Faut-il sauver les pays au bord du défaut de paiement ? Le Traité européen ne permet pas a priori de sauver un pays au bord du défaut de paiement, la logique étant que s’il le permettait certains pays pourraient être tentés de laisser filer impunément leurs déficits et dettes. D’où l’existence du Pacte de stabilité qui vise à encourager les pays à contrôler leurs finances publiques. Néanmoins, si un pays fait défaut, c’est sa capacité propre à se financer, indépendamment de celle des autres pays de la zone euro qui est remise en question. L’expérience montre alors que le défaut est suivi d’une crise économique prolongée. Cette crise est d’autant plus forte que le système bancaire est touché. Les tentations de sortie de la zone euro pour ces pays seraient alors fortes pour profiter des avantages (temporaires) d’une dévaluation. Une telle solution serait d’autant plus séduisante qu’en zone euro (hors grands pays) une grande partie de la dette souveraine est détenue par des résidents du pays. C’est alors l’avenir de la zone euro qui est remis en question. Le risque de défaut d’un pays apparait ainsi comme un test de la volonté de la zone euro à sauver d’autres pays et (à maintenir la cohésion de la zone)

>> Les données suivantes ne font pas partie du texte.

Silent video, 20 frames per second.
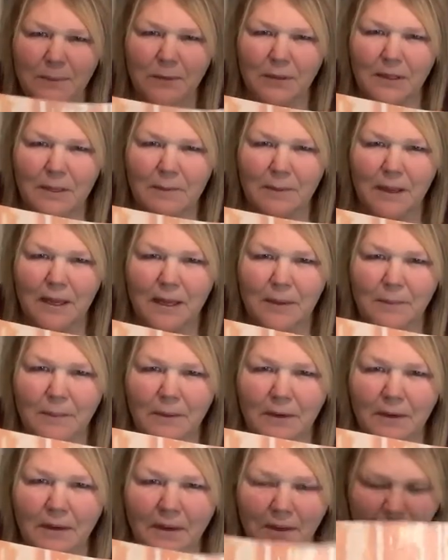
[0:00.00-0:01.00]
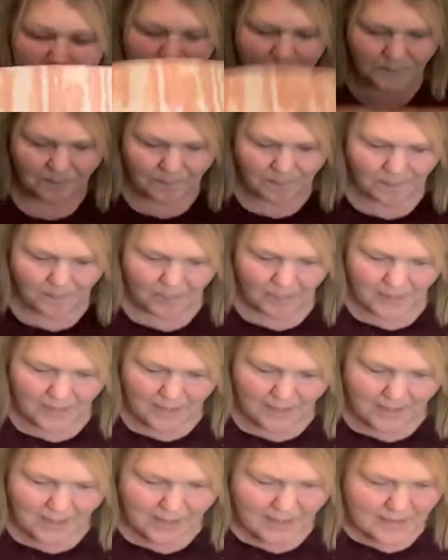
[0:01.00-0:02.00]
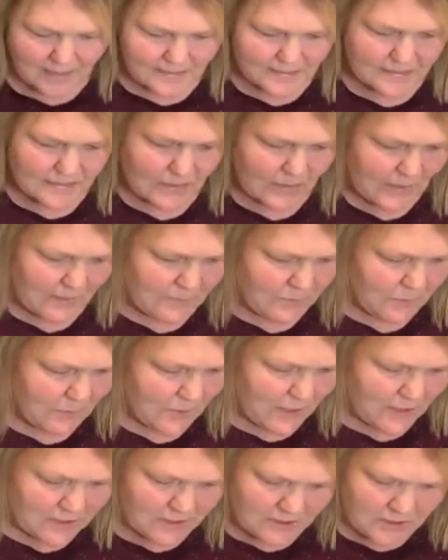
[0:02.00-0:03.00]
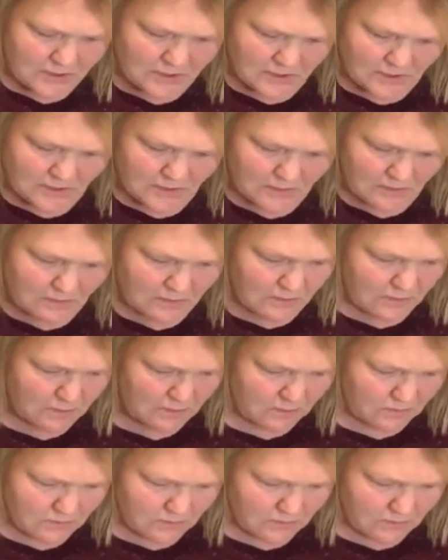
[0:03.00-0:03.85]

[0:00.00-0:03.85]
pretty paper? So I'm going to,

Que risque-t-il de se passer en pratique ? Si le Traité interdit le sauvetage par le biais des institutions européennes, il n’interdit pas aux pays qui le souhaitent de venir à la rescousse d’un autre pays. À partir de là, différents scenarii de préemption du défaut sont possibles. Le premier est la mise en place d’une garantie par certains États de la dette des États menacés, le montant de la garantie étant définie par État, et chaque engagement étant indépendant de celui des autres. Une autre solution est l’organisation d’un prêt des États aux États menacés. Devant l’ampleur des prêts devant être éventuellement effectué, on peut imaginer un scénario avec ou sans FMI. L’avantage d’inclure le FMI est que l’institution a une capacité de prêt large, qui peut donc compléter les aides précédentes. Le FMI est en outre rodé à ce type de prêt et à l’assurance de leurs remboursements. Enfin, le FMI a un meilleur « track-record » pour imposer et obtenir des réformes structurelles visant à éviter la reproduction d’un tel scénario et rendant un ajustement structurel des finances plus crédible. L’inconvénient est évidemment de reconnaître que l’Europe n’a pas su faire face à ses difficultés, seule, mais cela vaut le prix d’être payé s’il s’agit d’éviter la fin de l’euro.